Work instruction: Repeat the data word for word and skip the pictures.

Recorded data:
┄┄┄┄┄┄

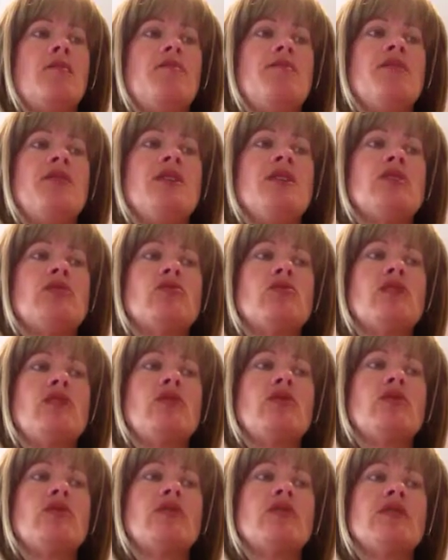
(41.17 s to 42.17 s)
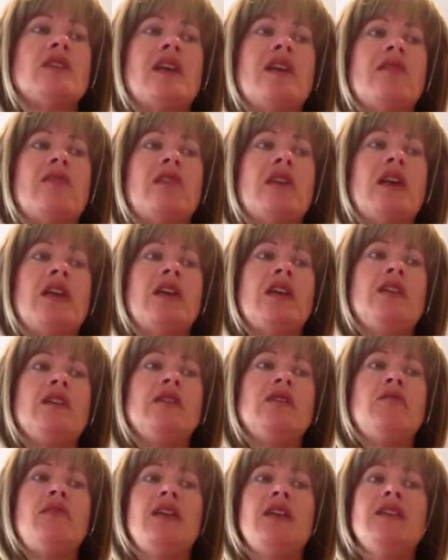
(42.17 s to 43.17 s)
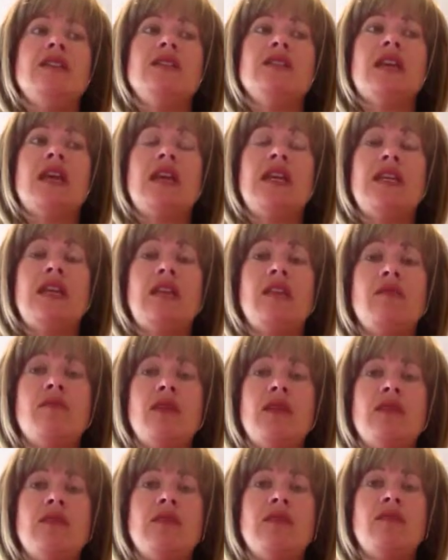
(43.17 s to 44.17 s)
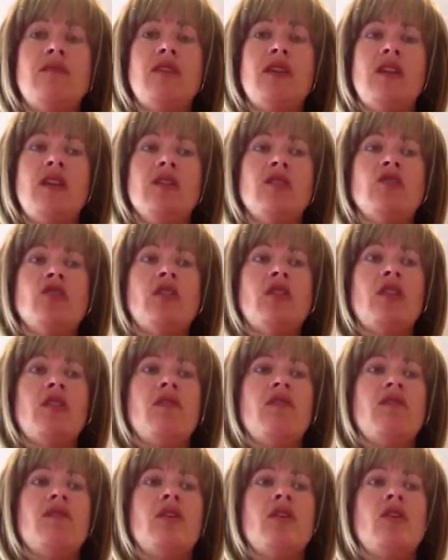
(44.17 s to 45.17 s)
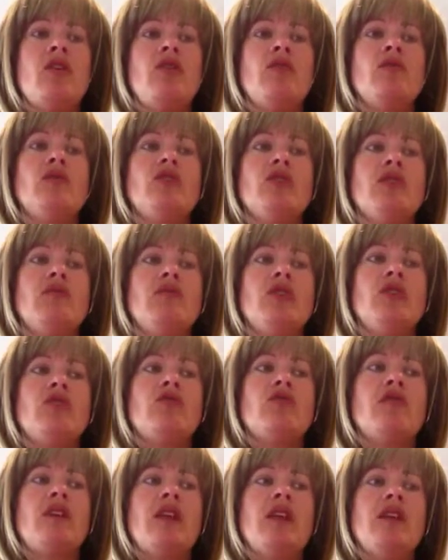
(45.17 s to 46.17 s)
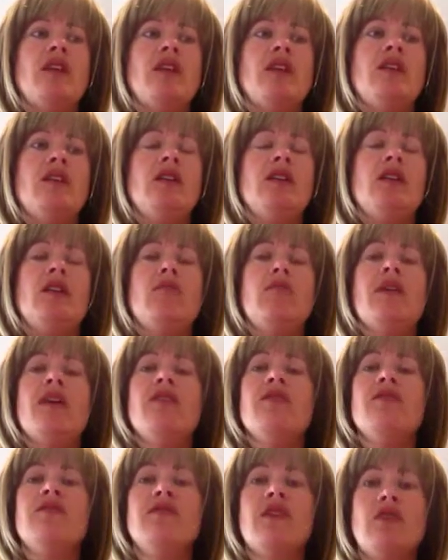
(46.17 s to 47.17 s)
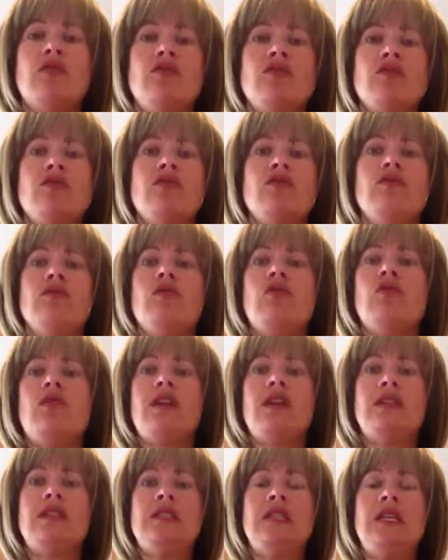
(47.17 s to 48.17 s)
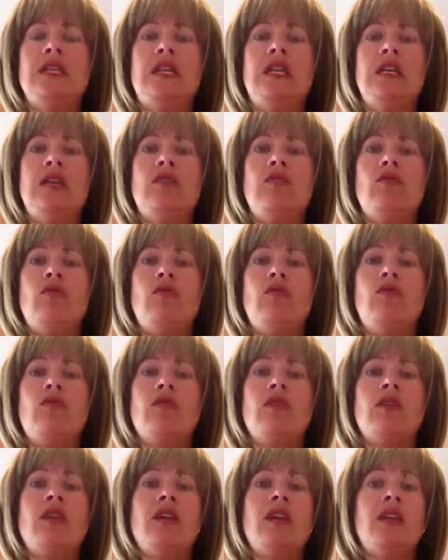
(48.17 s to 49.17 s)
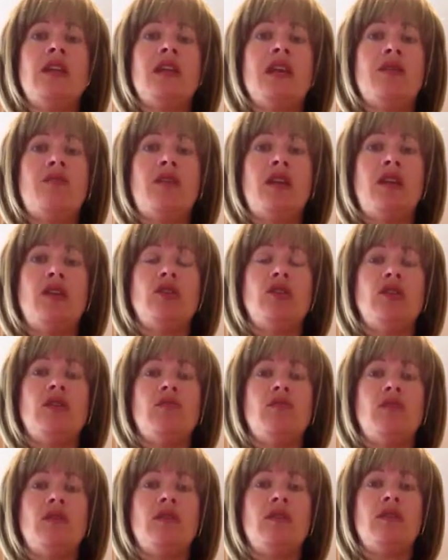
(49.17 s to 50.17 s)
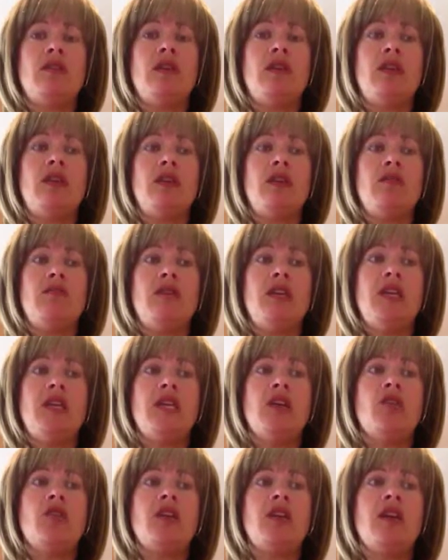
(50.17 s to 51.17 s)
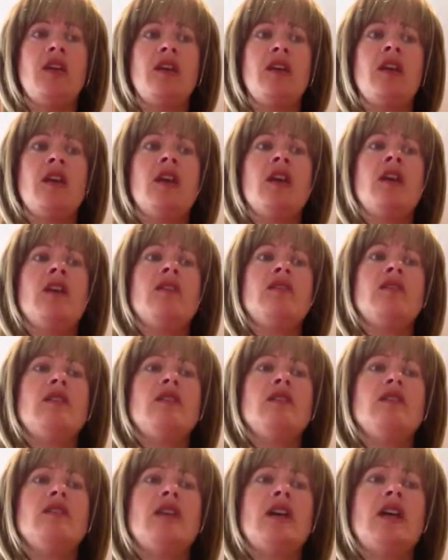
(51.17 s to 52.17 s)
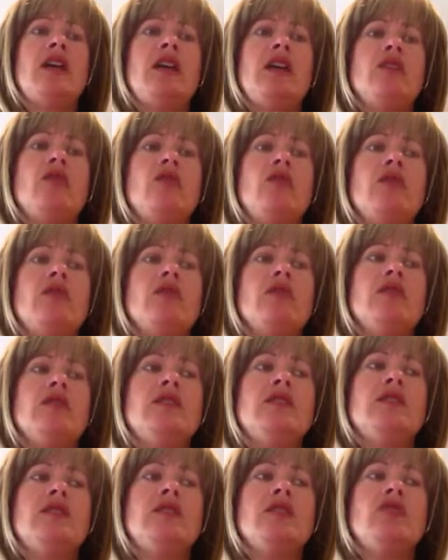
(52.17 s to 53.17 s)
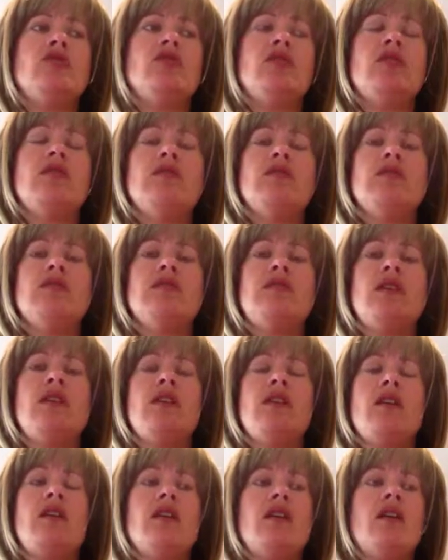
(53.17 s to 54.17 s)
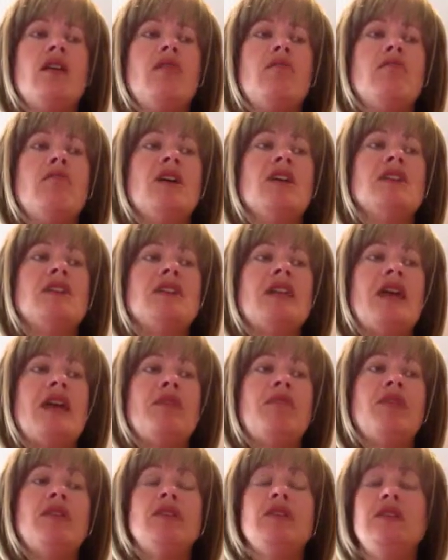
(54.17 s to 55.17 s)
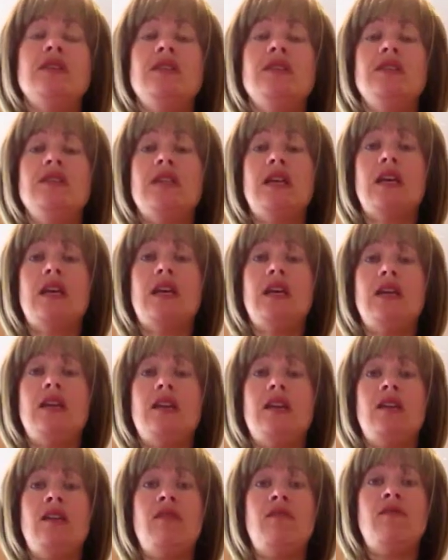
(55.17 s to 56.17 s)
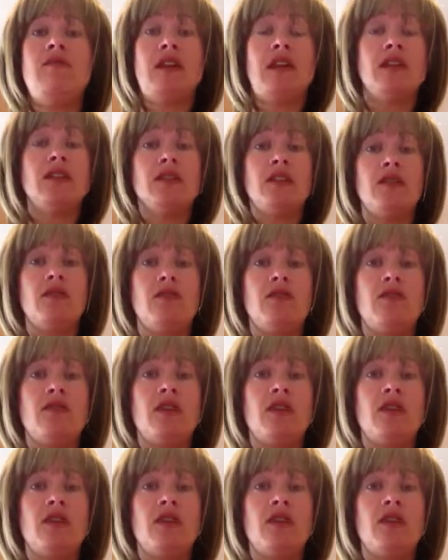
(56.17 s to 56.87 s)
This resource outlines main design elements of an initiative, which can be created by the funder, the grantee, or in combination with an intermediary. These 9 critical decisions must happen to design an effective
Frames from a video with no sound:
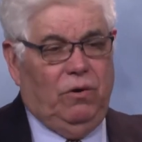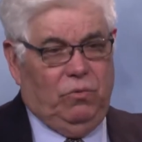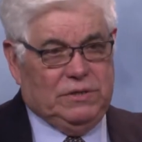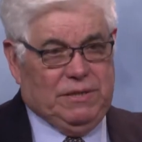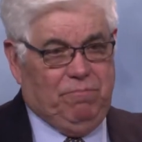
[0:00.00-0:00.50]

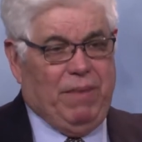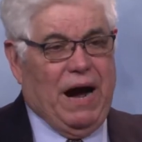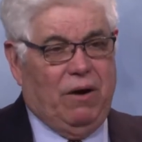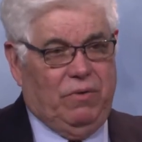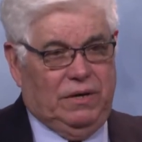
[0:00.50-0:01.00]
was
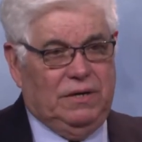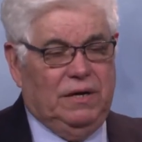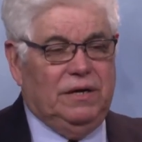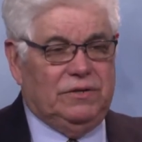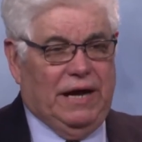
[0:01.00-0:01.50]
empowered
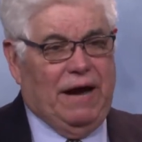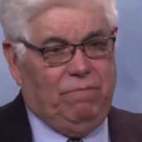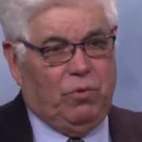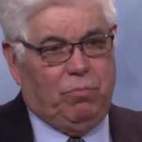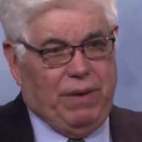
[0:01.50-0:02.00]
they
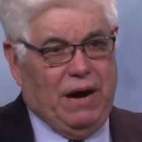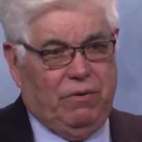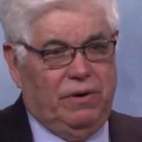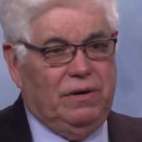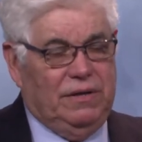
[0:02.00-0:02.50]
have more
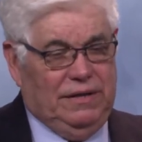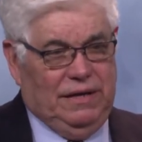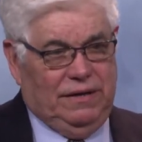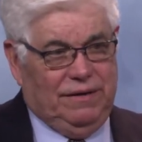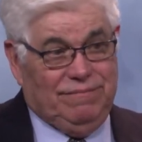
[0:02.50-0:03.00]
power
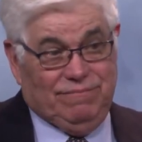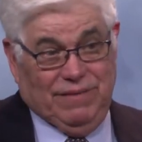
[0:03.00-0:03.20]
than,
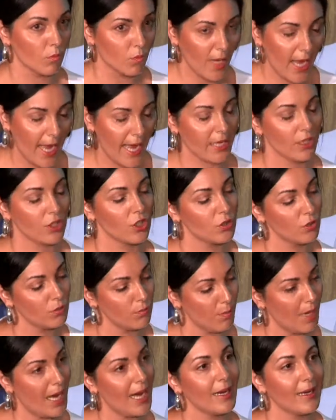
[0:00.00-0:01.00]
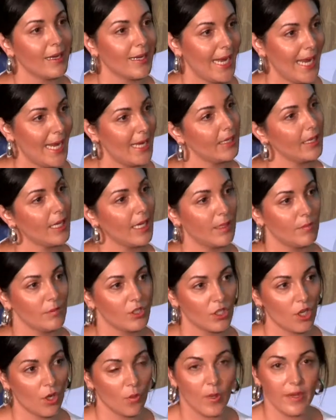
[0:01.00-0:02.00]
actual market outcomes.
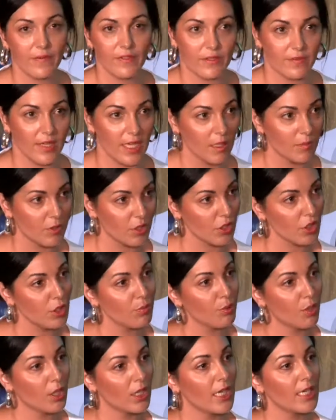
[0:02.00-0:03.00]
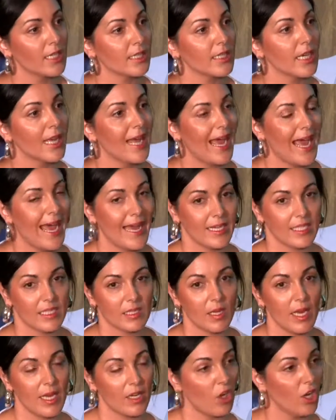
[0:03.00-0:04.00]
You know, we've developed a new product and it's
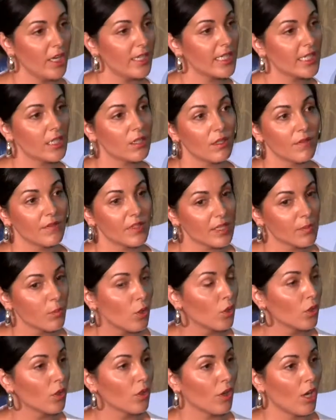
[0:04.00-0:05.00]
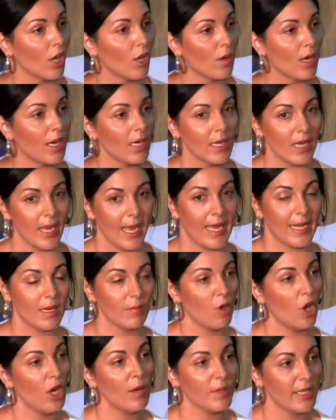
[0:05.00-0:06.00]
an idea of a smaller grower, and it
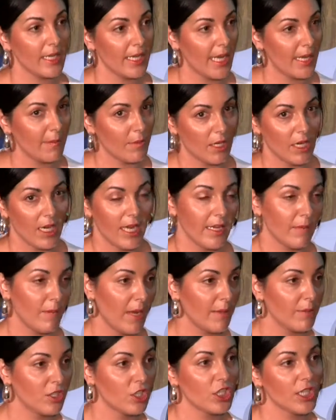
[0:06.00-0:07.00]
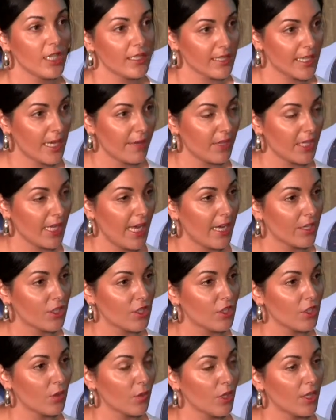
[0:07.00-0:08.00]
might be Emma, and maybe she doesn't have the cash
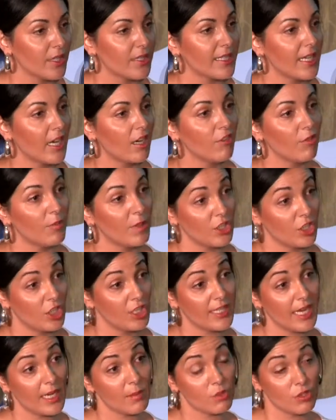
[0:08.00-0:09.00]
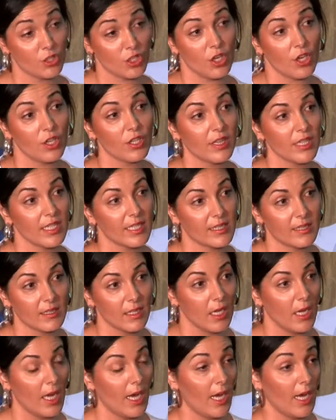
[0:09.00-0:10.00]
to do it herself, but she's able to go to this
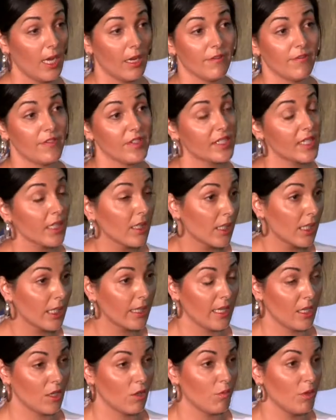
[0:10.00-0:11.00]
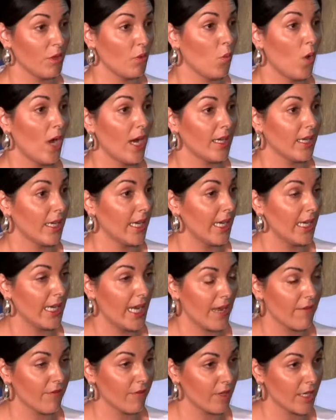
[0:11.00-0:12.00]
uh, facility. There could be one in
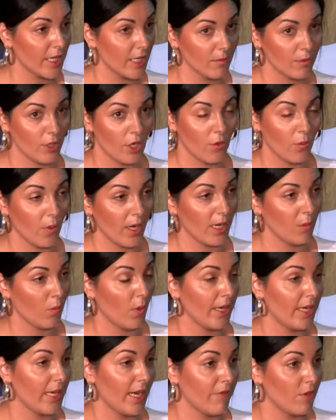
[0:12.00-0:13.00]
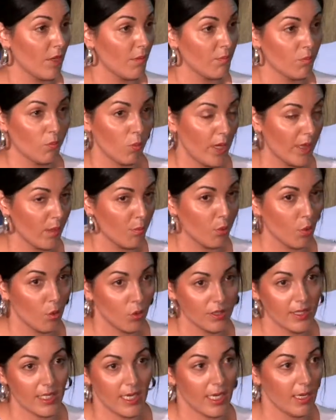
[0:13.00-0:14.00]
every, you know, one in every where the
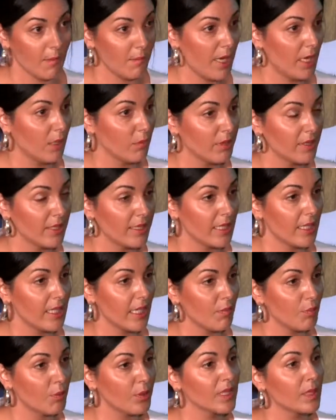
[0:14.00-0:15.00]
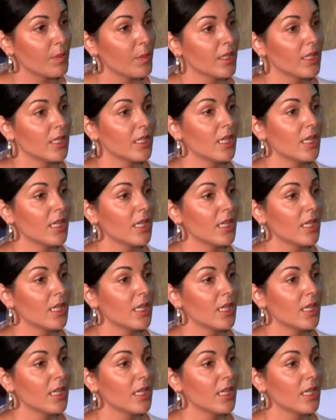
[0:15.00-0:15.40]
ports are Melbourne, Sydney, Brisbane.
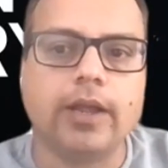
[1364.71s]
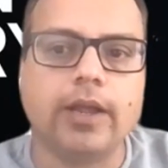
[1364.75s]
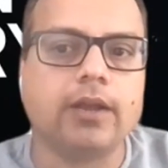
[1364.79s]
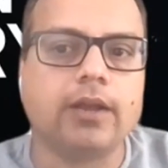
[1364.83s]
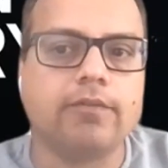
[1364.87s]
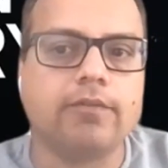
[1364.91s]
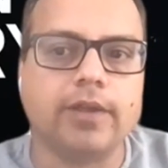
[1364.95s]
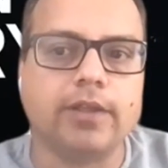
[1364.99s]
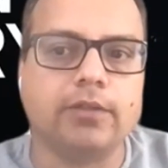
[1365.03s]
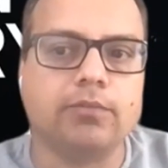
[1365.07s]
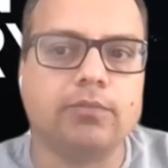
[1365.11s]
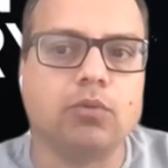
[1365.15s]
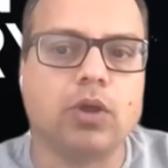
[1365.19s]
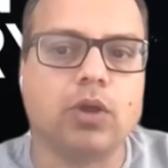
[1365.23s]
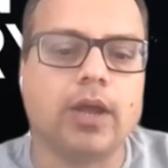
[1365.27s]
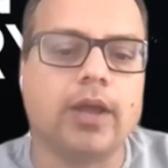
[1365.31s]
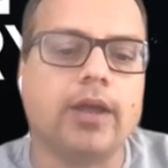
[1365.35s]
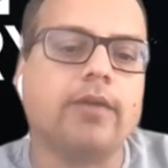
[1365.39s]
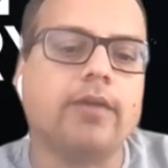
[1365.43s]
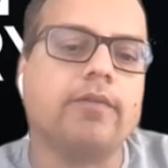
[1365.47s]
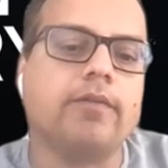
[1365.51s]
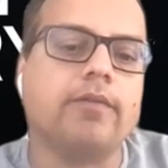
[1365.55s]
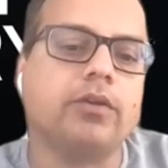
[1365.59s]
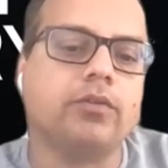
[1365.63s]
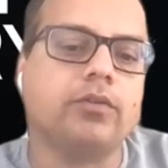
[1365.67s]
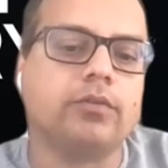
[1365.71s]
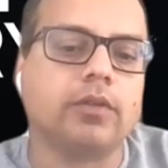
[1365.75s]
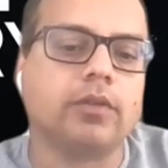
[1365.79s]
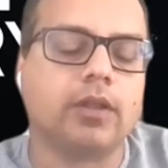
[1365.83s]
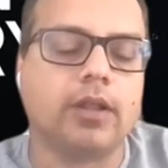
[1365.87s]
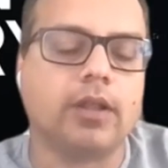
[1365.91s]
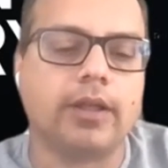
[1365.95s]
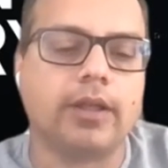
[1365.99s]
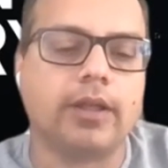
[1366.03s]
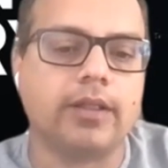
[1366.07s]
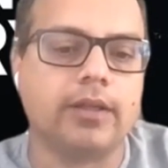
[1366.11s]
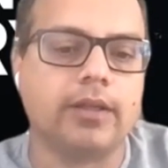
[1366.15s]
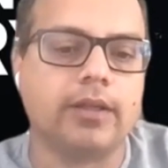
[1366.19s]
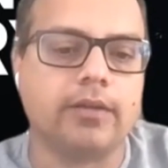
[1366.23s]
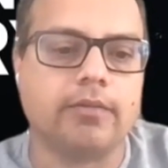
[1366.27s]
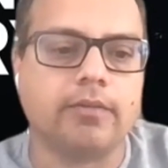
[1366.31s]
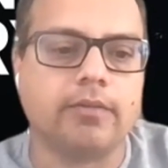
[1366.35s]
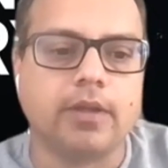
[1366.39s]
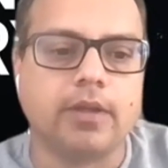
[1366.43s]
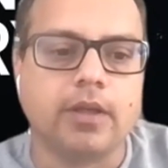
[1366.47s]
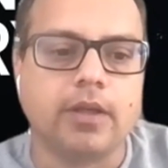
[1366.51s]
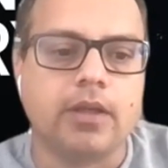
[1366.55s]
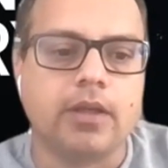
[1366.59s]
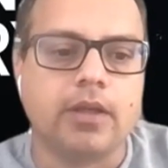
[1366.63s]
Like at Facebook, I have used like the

┄┄┄┄┄┄

Output for this exercise:
(41.17 s to 42.17 s)
(42.17 s to 43.17 s)
(43.17 s to 44.17 s)
(44.17 s to 45.17 s)
(45.17 s to 46.17 s)
(46.17 s to 47.17 s)
(47.17 s to 48.17 s)
(48.17 s to 49.17 s)
(49.17 s to 50.17 s)
(50.17 s to 51.17 s)
(51.17 s to 52.17 s)
(52.17 s to 53.17 s)
(53.17 s to 54.17 s)
(54.17 s to 55.17 s)
(55.17 s to 56.17 s)
(56.17 s to 56.87 s)
This resource outlines main design elements of an initiative, which can be created by the funder, the grantee, or in combination with an intermediary. These 9 critical decisions must happen to design an effective
Frames from a video with no sound:
[0:00.00-0:00.50]

[0:00.50-0:01.00]
was
[0:01.00-0:01.50]
empowered
[0:01.50-0:02.00]
they
[0:02.00-0:02.50]
have more
[0:02.50-0:03.00]
power
[0:03.00-0:03.20]
than,
[0:00.00-0:01.00]
[0:01.00-0:02.00]
actual market outcomes.
[0:02.00-0:03.00]
[0:03.00-0:04.00]
You know, we've developed a new product and it's
[0:04.00-0:05.00]
[0:05.00-0:06.00]
an idea of a smaller grower, and it
[0:06.00-0:07.00]
[0:07.00-0:08.00]
might be Emma, and maybe she doesn't have the cash
[0:08.00-0:09.00]
[0:09.00-0:10.00]
to do it herself, but she's able to go to this
[0:10.00-0:11.00]
[0:11.00-0:12.00]
uh, facility. There could be one in
[0:12.00-0:13.00]
[0:13.00-0:14.00]
every, you know, one in every where the
[0:14.00-0:15.00]
[0:15.00-0:15.40]
ports are Melbourne, Sydney, Brisbane.
[1364.71s]
[1364.75s]
[1364.79s]
[1364.83s]
[1364.87s]
[1364.91s]
[1364.95s]
[1364.99s]
[1365.03s]
[1365.07s]
[1365.11s]
[1365.15s]
[1365.19s]
[1365.23s]
[1365.27s]
[1365.31s]
[1365.35s]
[1365.39s]
[1365.43s]
[1365.47s]
[1365.51s]
[1365.55s]
[1365.59s]
[1365.63s]
[1365.67s]
[1365.71s]
[1365.75s]
[1365.79s]
[1365.83s]
[1365.87s]
[1365.91s]
[1365.95s]
[1365.99s]
[1366.03s]
[1366.07s]
[1366.11s]
[1366.15s]
[1366.19s]
[1366.23s]
[1366.27s]
[1366.31s]
[1366.35s]
[1366.39s]
[1366.43s]
[1366.47s]
[1366.51s]
[1366.55s]
[1366.59s]
[1366.63s]
Like at Facebook, I have used like the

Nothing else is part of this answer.